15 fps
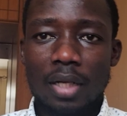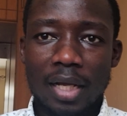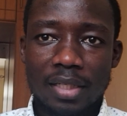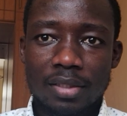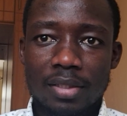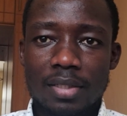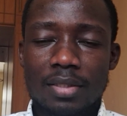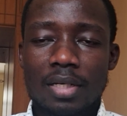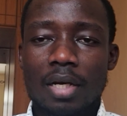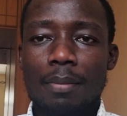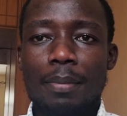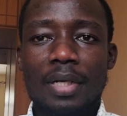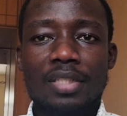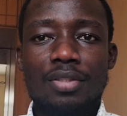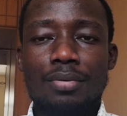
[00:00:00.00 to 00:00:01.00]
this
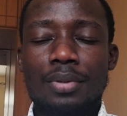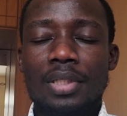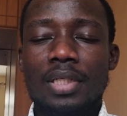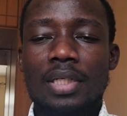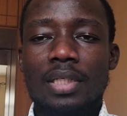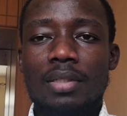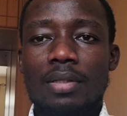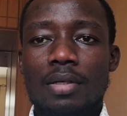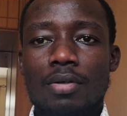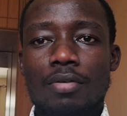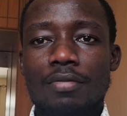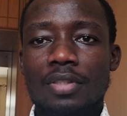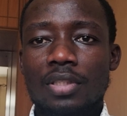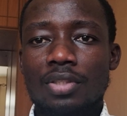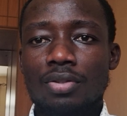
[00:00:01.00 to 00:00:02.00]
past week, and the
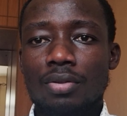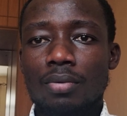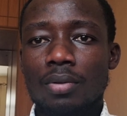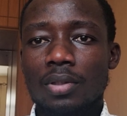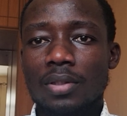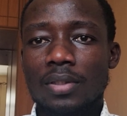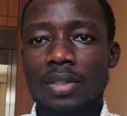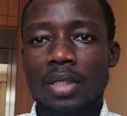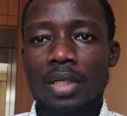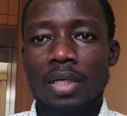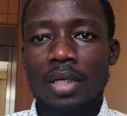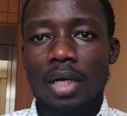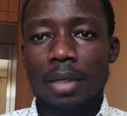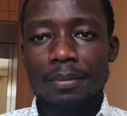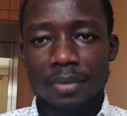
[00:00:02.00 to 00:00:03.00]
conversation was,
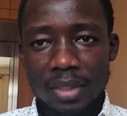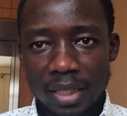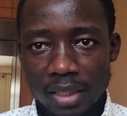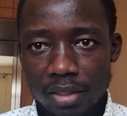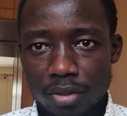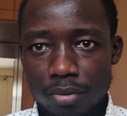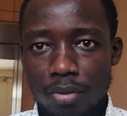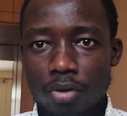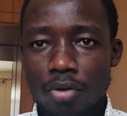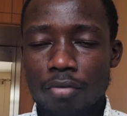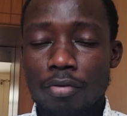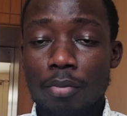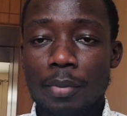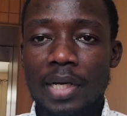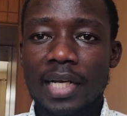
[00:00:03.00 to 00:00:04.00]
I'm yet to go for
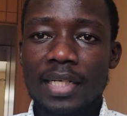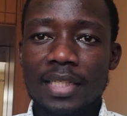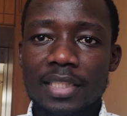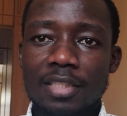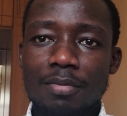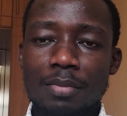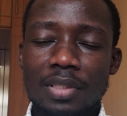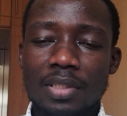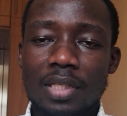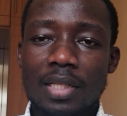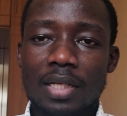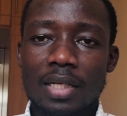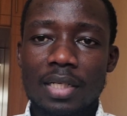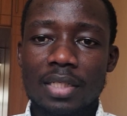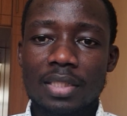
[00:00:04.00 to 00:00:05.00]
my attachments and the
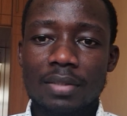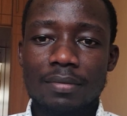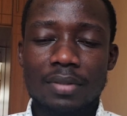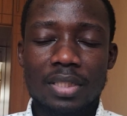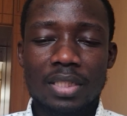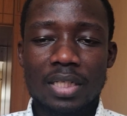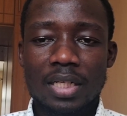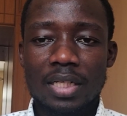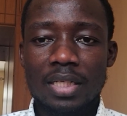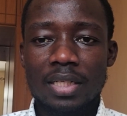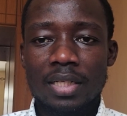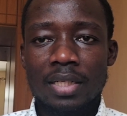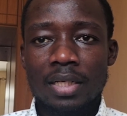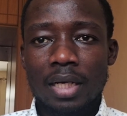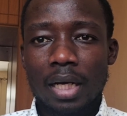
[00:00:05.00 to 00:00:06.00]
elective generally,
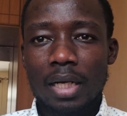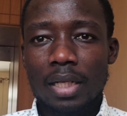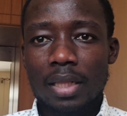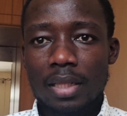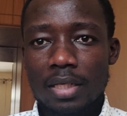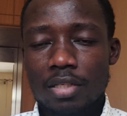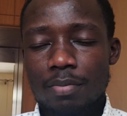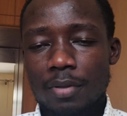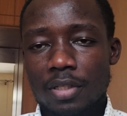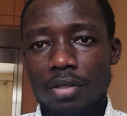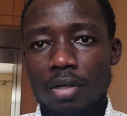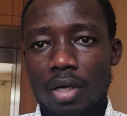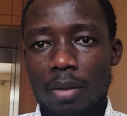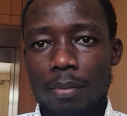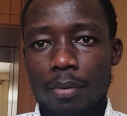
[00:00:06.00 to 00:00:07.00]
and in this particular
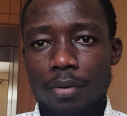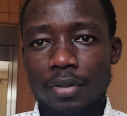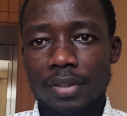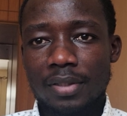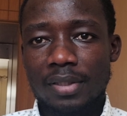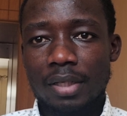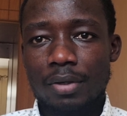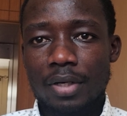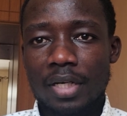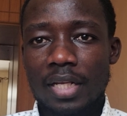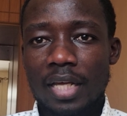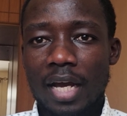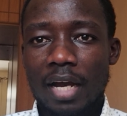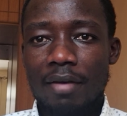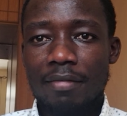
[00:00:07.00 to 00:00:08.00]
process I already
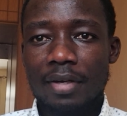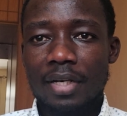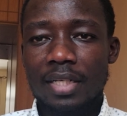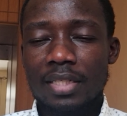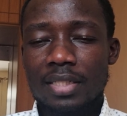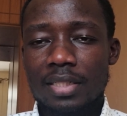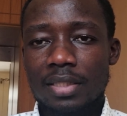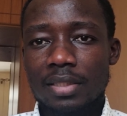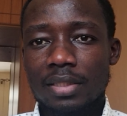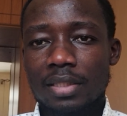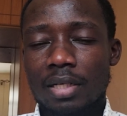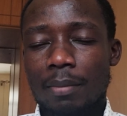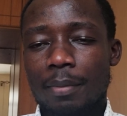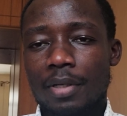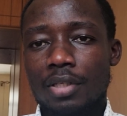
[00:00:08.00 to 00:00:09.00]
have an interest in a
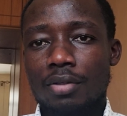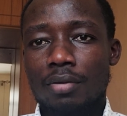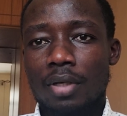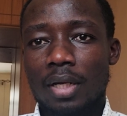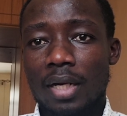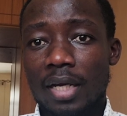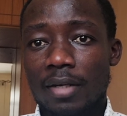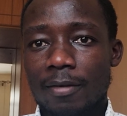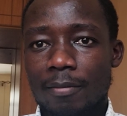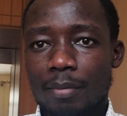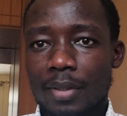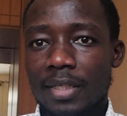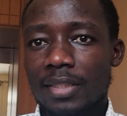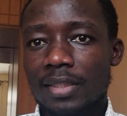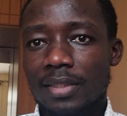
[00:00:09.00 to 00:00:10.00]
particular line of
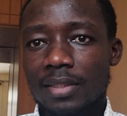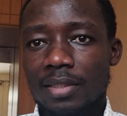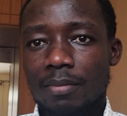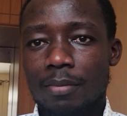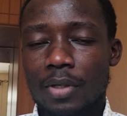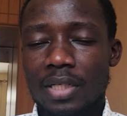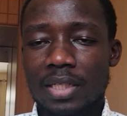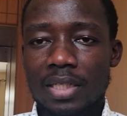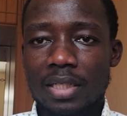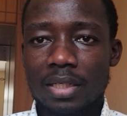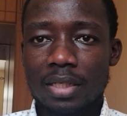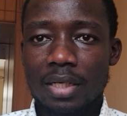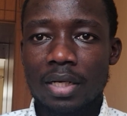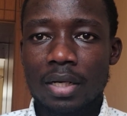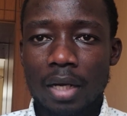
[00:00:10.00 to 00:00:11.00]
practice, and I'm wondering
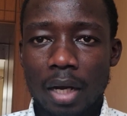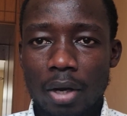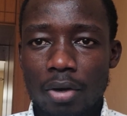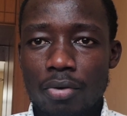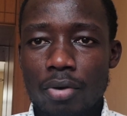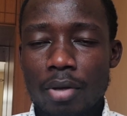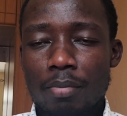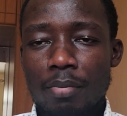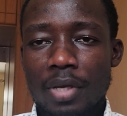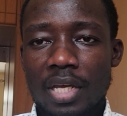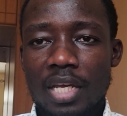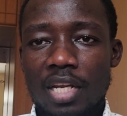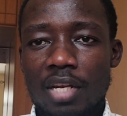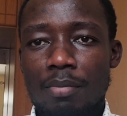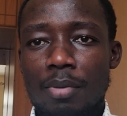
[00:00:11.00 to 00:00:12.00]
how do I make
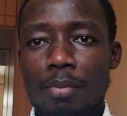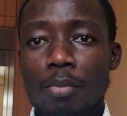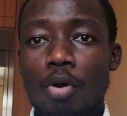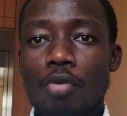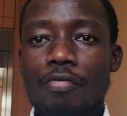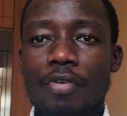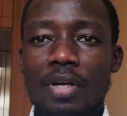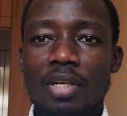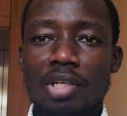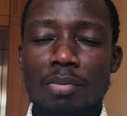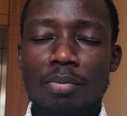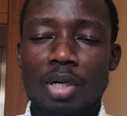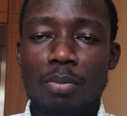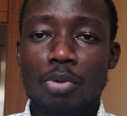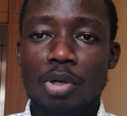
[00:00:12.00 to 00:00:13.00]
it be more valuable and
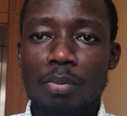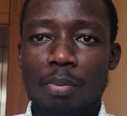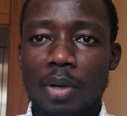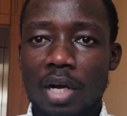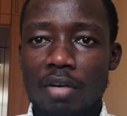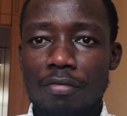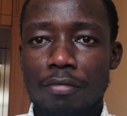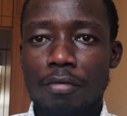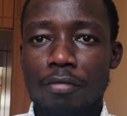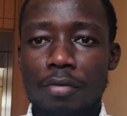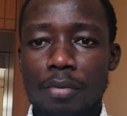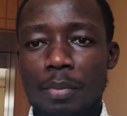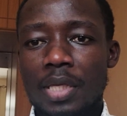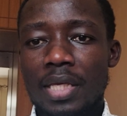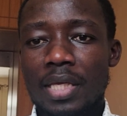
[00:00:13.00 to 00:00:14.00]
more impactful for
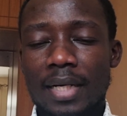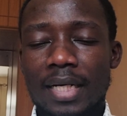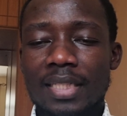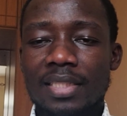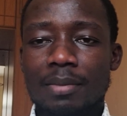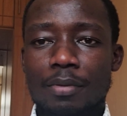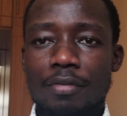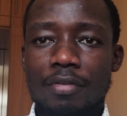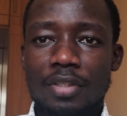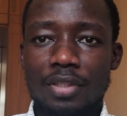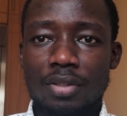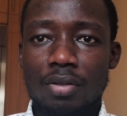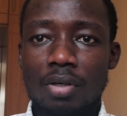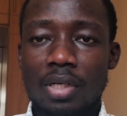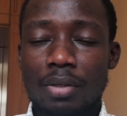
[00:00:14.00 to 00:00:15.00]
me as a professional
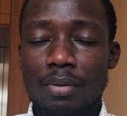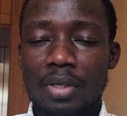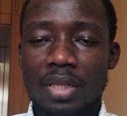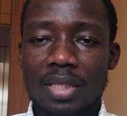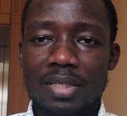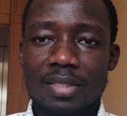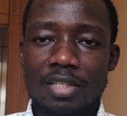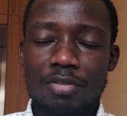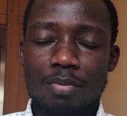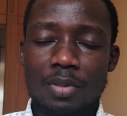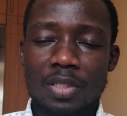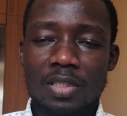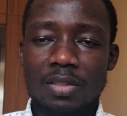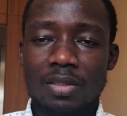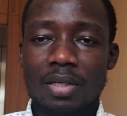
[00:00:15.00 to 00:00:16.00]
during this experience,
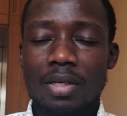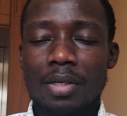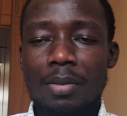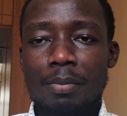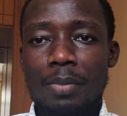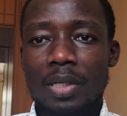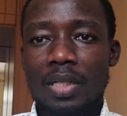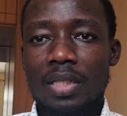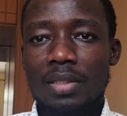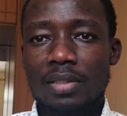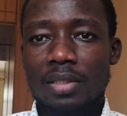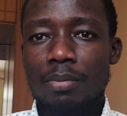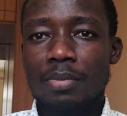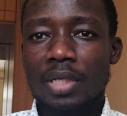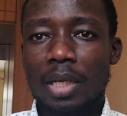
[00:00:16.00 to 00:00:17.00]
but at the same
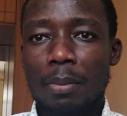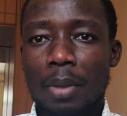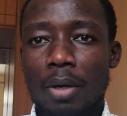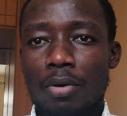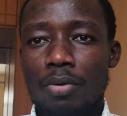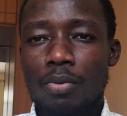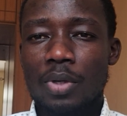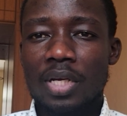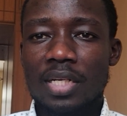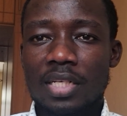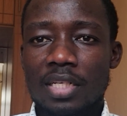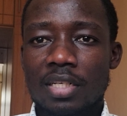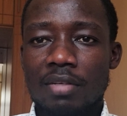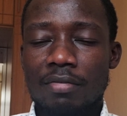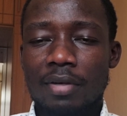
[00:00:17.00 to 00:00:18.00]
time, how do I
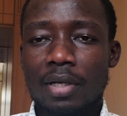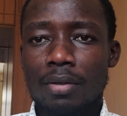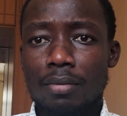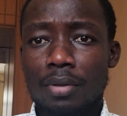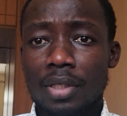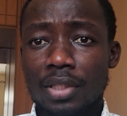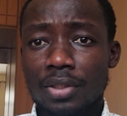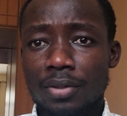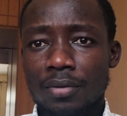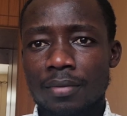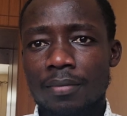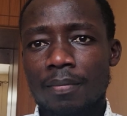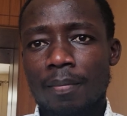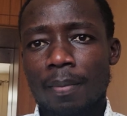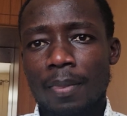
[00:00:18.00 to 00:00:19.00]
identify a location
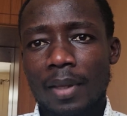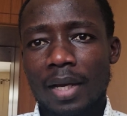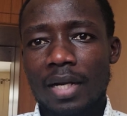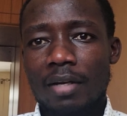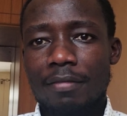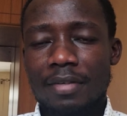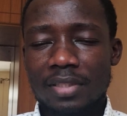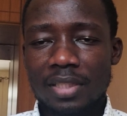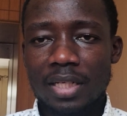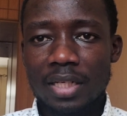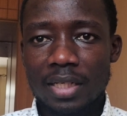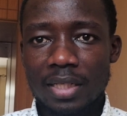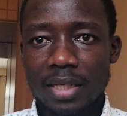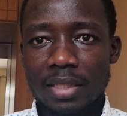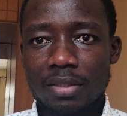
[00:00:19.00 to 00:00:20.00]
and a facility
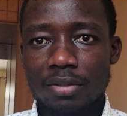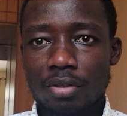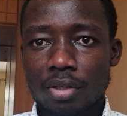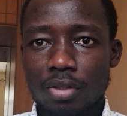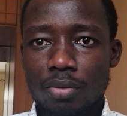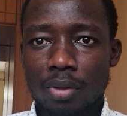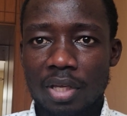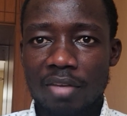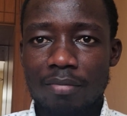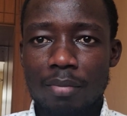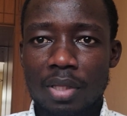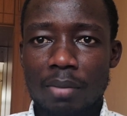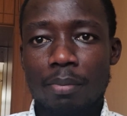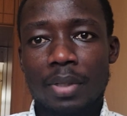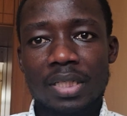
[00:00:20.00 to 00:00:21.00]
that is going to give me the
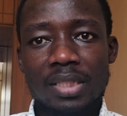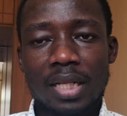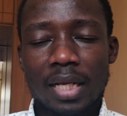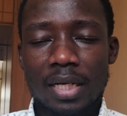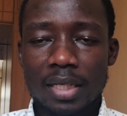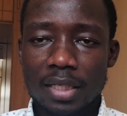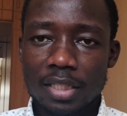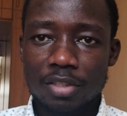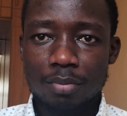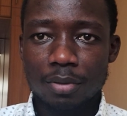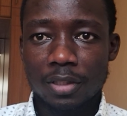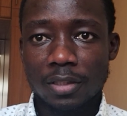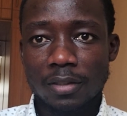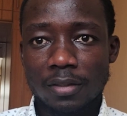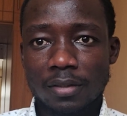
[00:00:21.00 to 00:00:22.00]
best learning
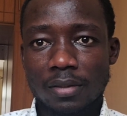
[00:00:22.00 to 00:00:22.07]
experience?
===
The reply has to reproduce every line above verbatim and contain no pictures.

15 fps
[00:00:00.00 to 00:00:01.00]
this
[00:00:01.00 to 00:00:02.00]
past week, and the
[00:00:02.00 to 00:00:03.00]
conversation was,
[00:00:03.00 to 00:00:04.00]
I'm yet to go for
[00:00:04.00 to 00:00:05.00]
my attachments and the
[00:00:05.00 to 00:00:06.00]
elective generally,
[00:00:06.00 to 00:00:07.00]
and in this particular
[00:00:07.00 to 00:00:08.00]
process I already
[00:00:08.00 to 00:00:09.00]
have an interest in a
[00:00:09.00 to 00:00:10.00]
particular line of
[00:00:10.00 to 00:00:11.00]
practice, and I'm wondering
[00:00:11.00 to 00:00:12.00]
how do I make
[00:00:12.00 to 00:00:13.00]
it be more valuable and
[00:00:13.00 to 00:00:14.00]
more impactful for
[00:00:14.00 to 00:00:15.00]
me as a professional
[00:00:15.00 to 00:00:16.00]
during this experience,
[00:00:16.00 to 00:00:17.00]
but at the same
[00:00:17.00 to 00:00:18.00]
time, how do I
[00:00:18.00 to 00:00:19.00]
identify a location
[00:00:19.00 to 00:00:20.00]
and a facility
[00:00:20.00 to 00:00:21.00]
that is going to give me the
[00:00:21.00 to 00:00:22.00]
best learning
[00:00:22.00 to 00:00:22.07]
experience?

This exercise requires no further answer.